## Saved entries
━━━

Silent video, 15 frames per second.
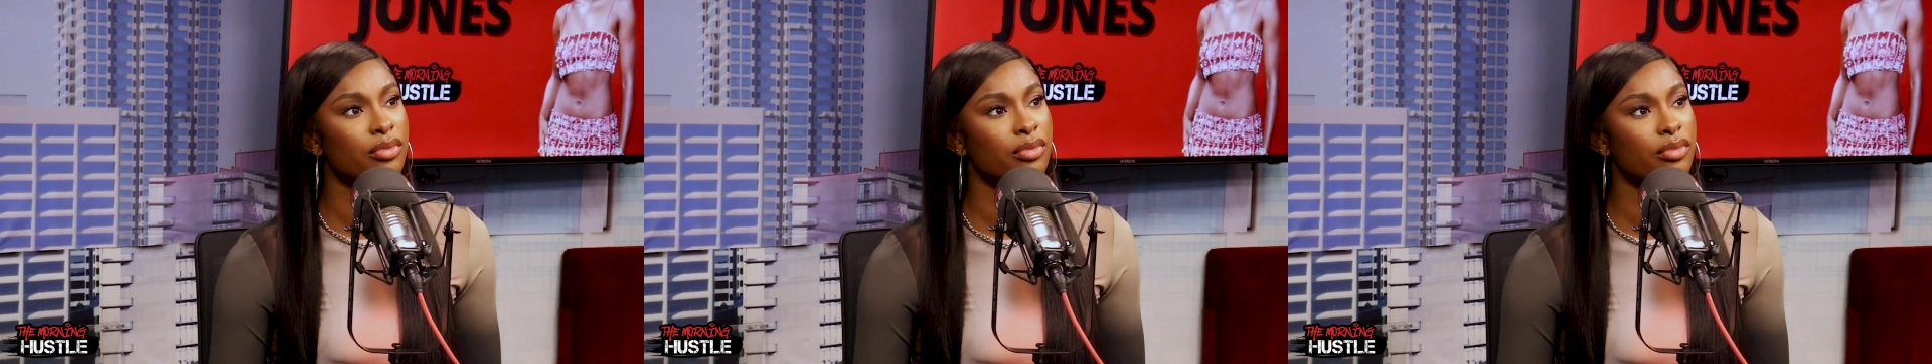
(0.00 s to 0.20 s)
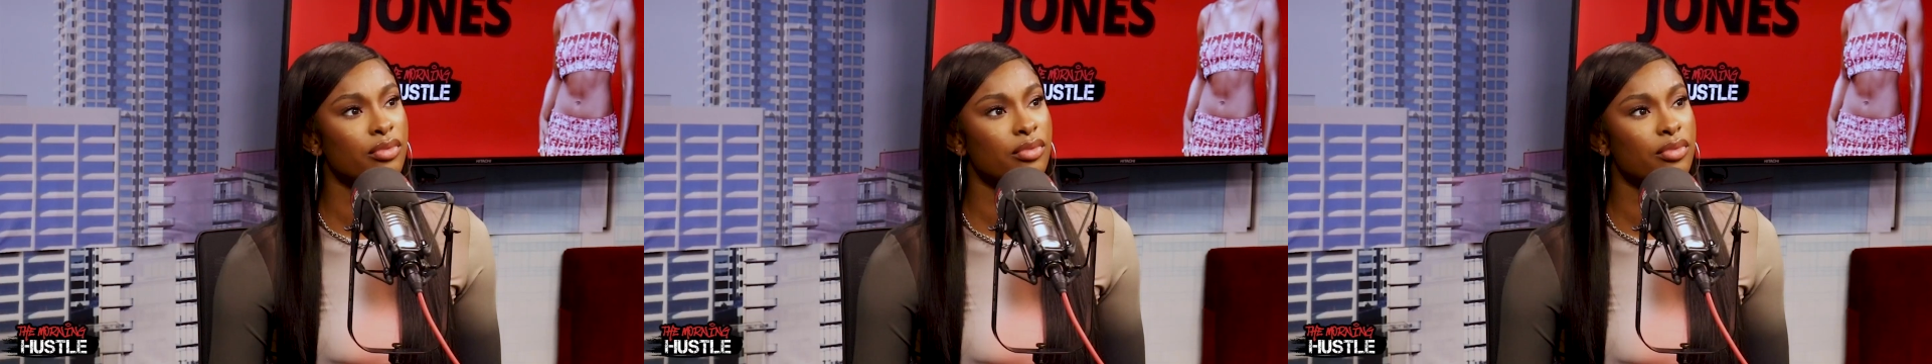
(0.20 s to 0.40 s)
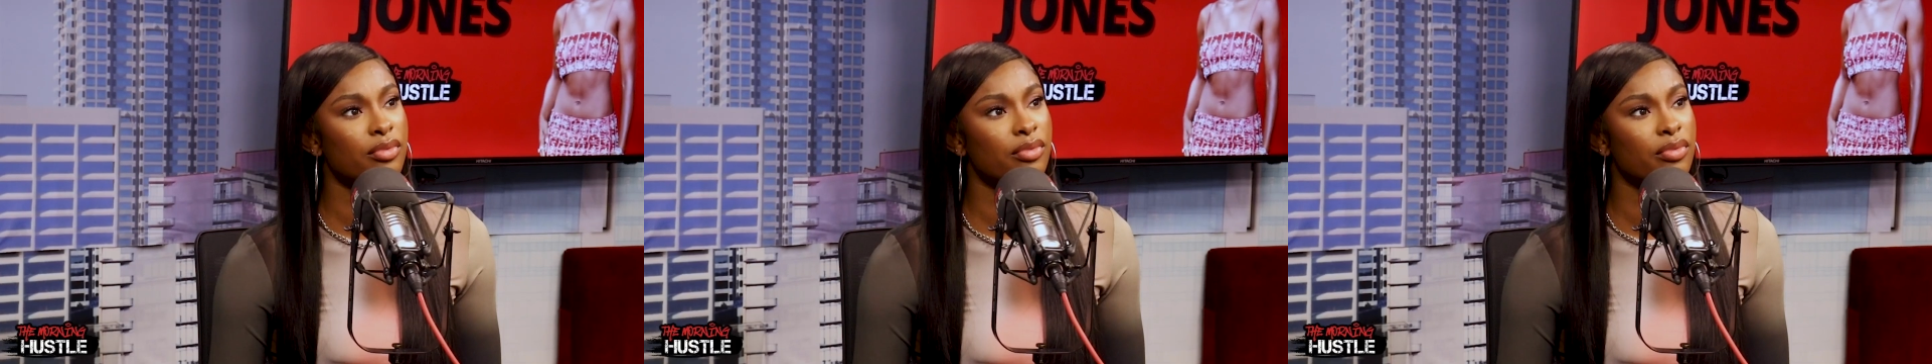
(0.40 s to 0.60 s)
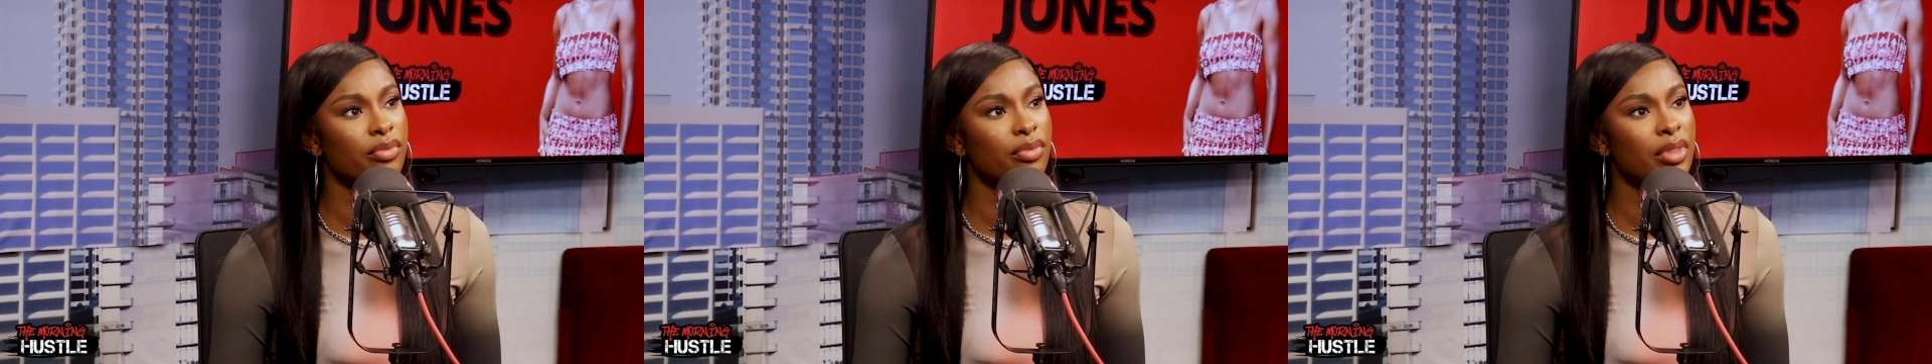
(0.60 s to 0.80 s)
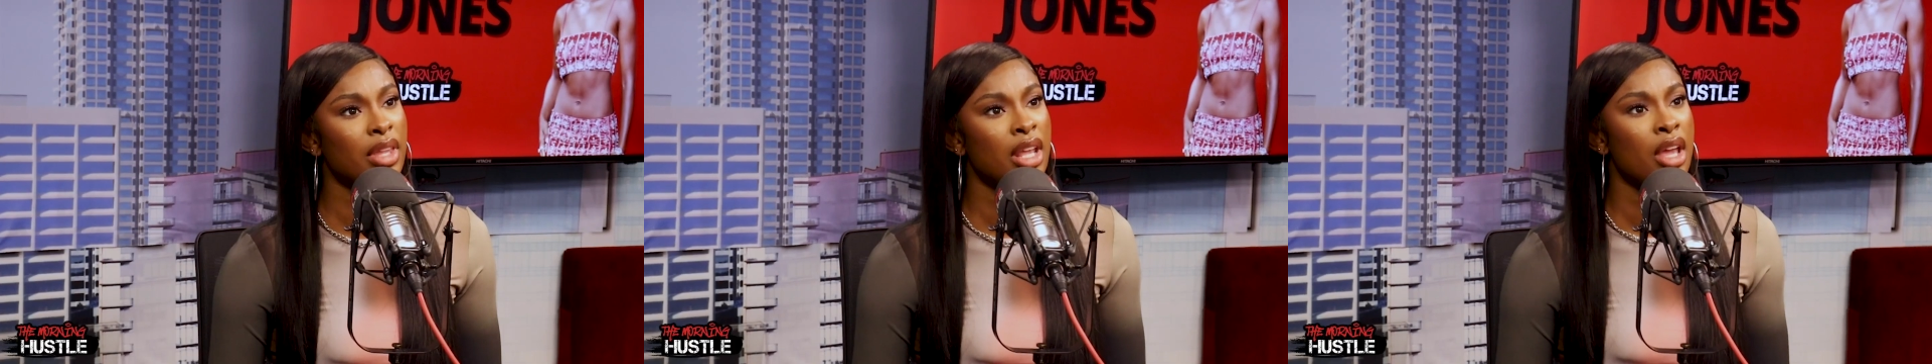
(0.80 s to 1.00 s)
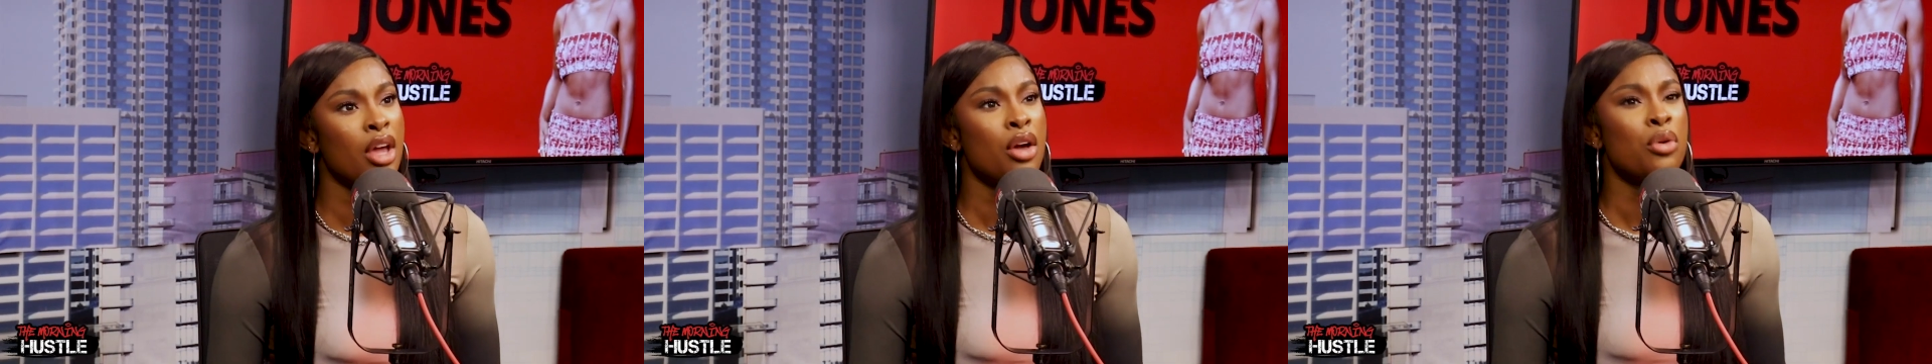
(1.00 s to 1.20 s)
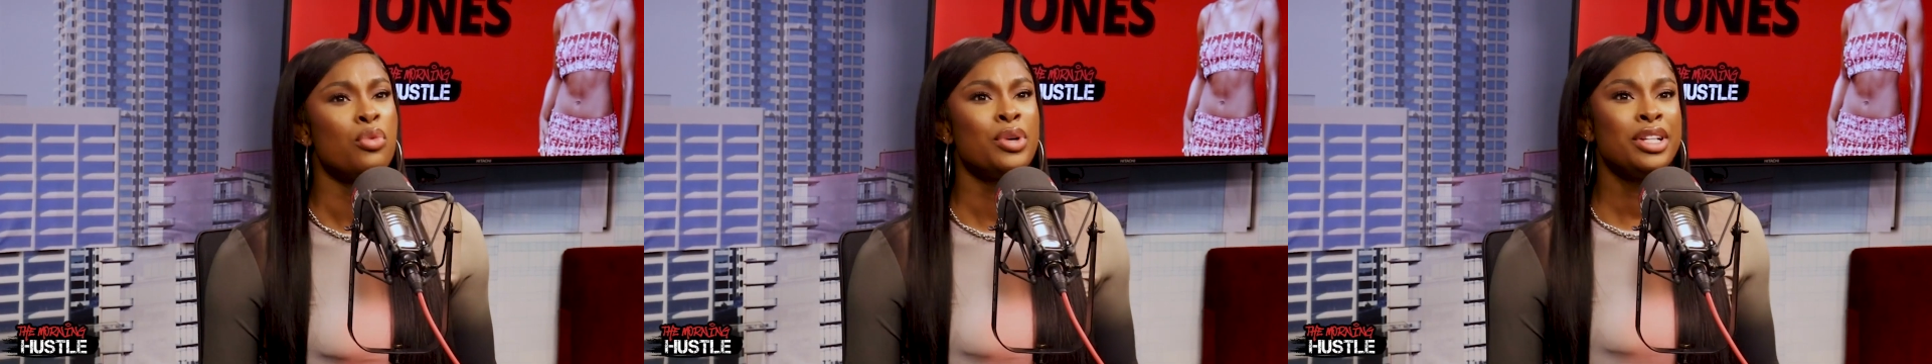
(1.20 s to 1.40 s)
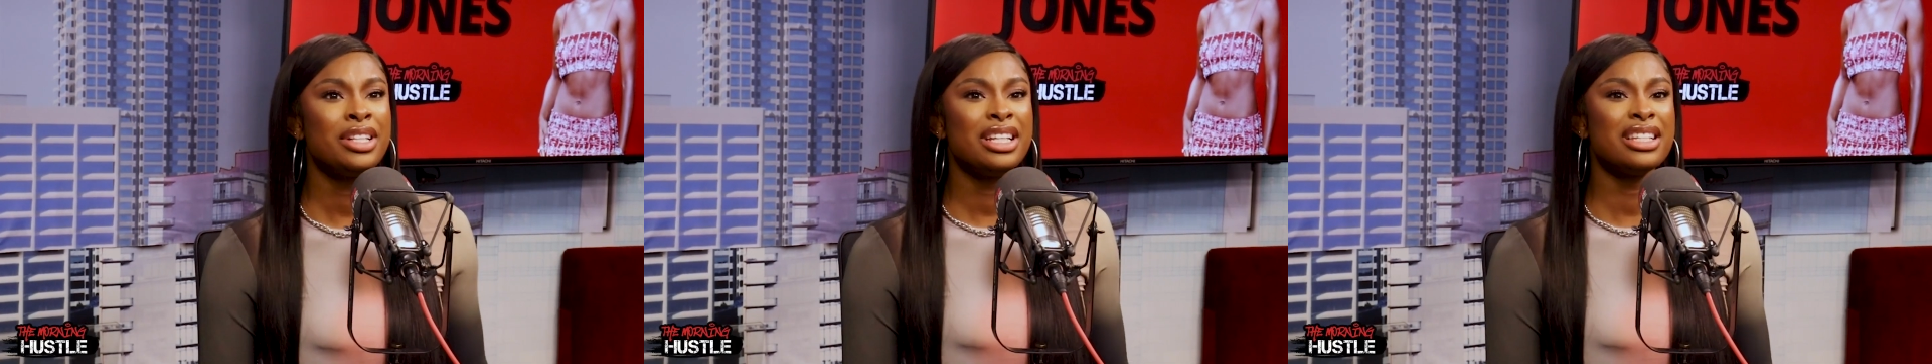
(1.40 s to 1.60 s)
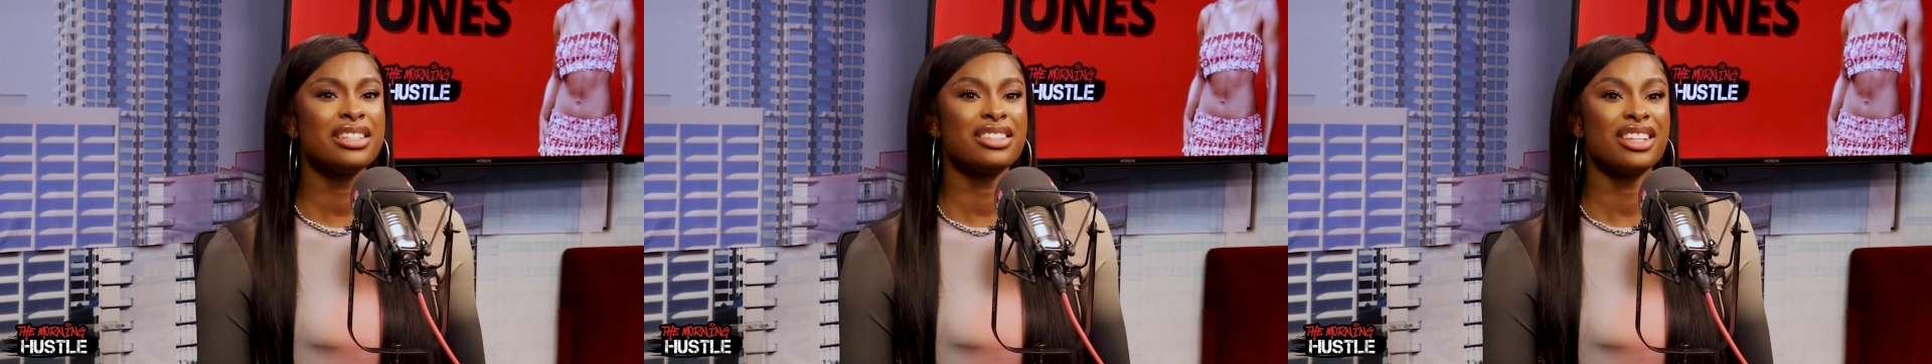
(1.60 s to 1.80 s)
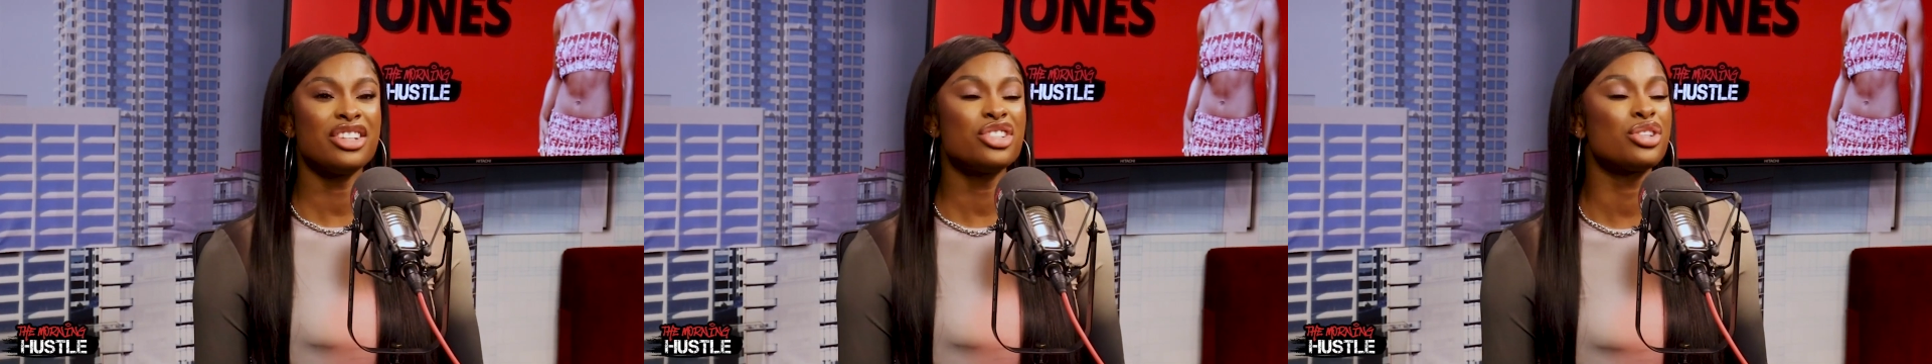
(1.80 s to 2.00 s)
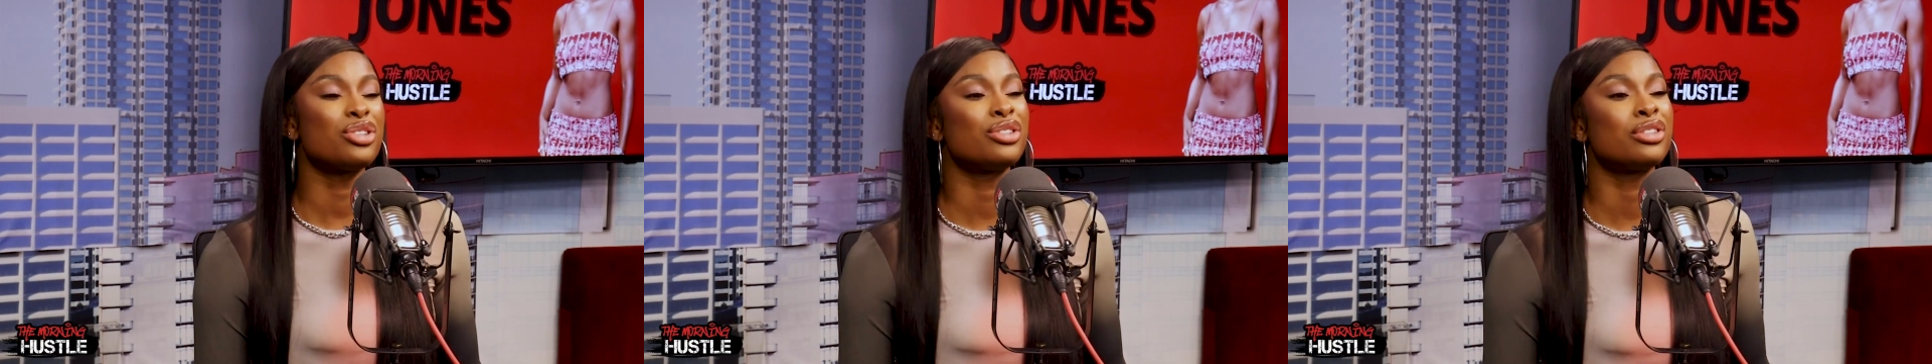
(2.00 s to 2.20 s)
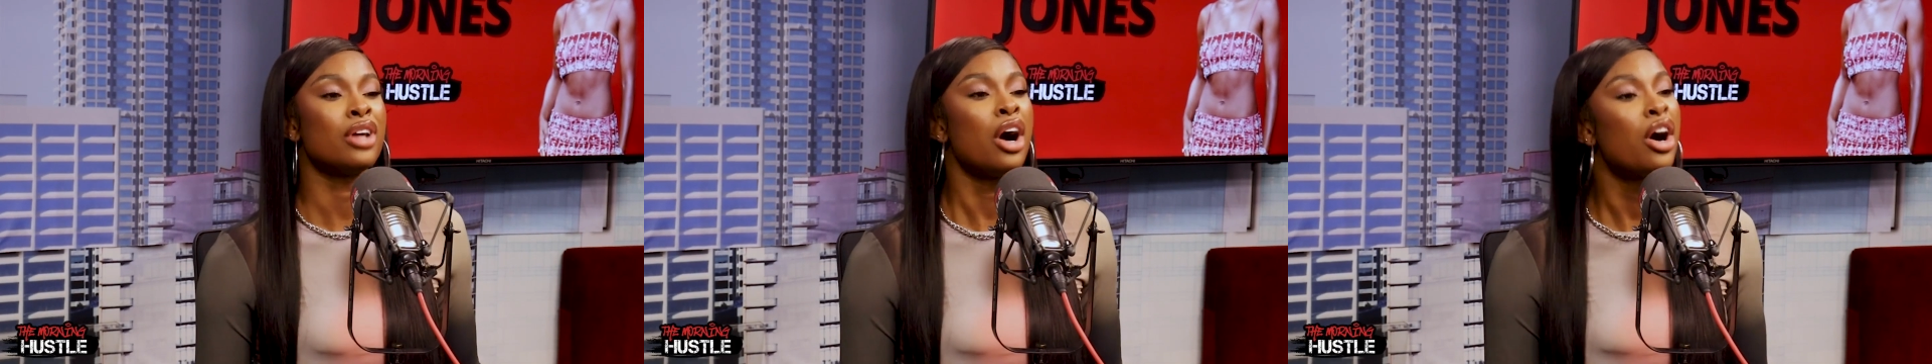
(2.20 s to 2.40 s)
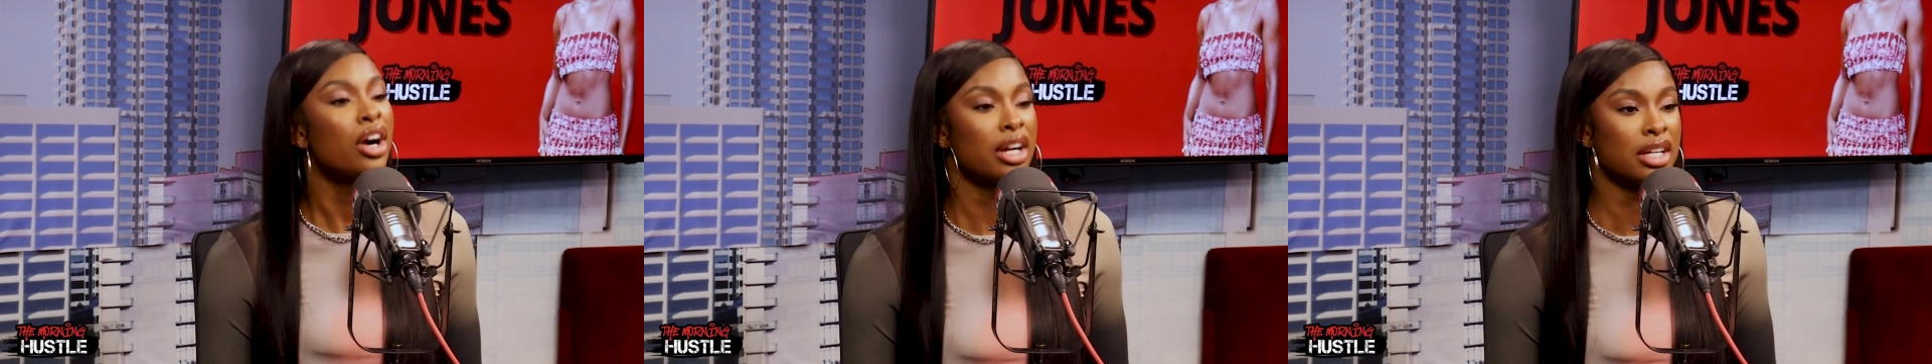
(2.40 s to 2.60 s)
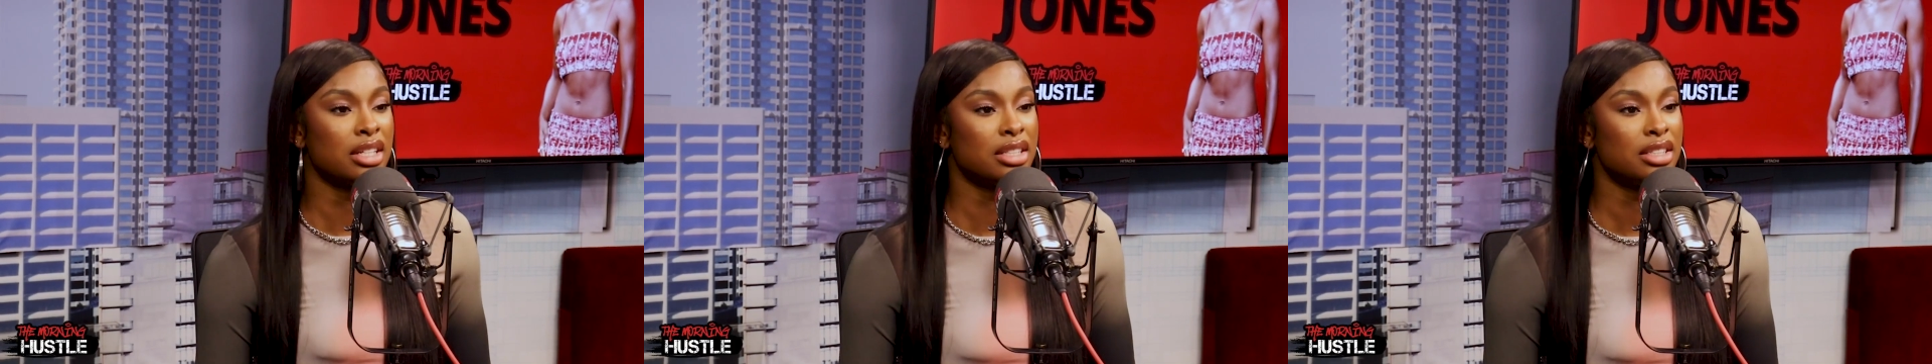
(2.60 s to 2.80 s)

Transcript: post-Oscars? Will is such a star.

━━━

## What is needed
Skip the pictures and transcribe the rest of the records exactly.

## Solution for this problem
Silent video, 15 frames per second.
(0.00 s to 0.20 s)
(0.20 s to 0.40 s)
(0.40 s to 0.60 s)
(0.60 s to 0.80 s)
(0.80 s to 1.00 s)
(1.00 s to 1.20 s)
(1.20 s to 1.40 s)
(1.40 s to 1.60 s)
(1.60 s to 1.80 s)
(1.80 s to 2.00 s)
(2.00 s to 2.20 s)
(2.20 s to 2.40 s)
(2.40 s to 2.60 s)
(2.60 s to 2.80 s)

Transcript: post-Oscars? Will is such a star.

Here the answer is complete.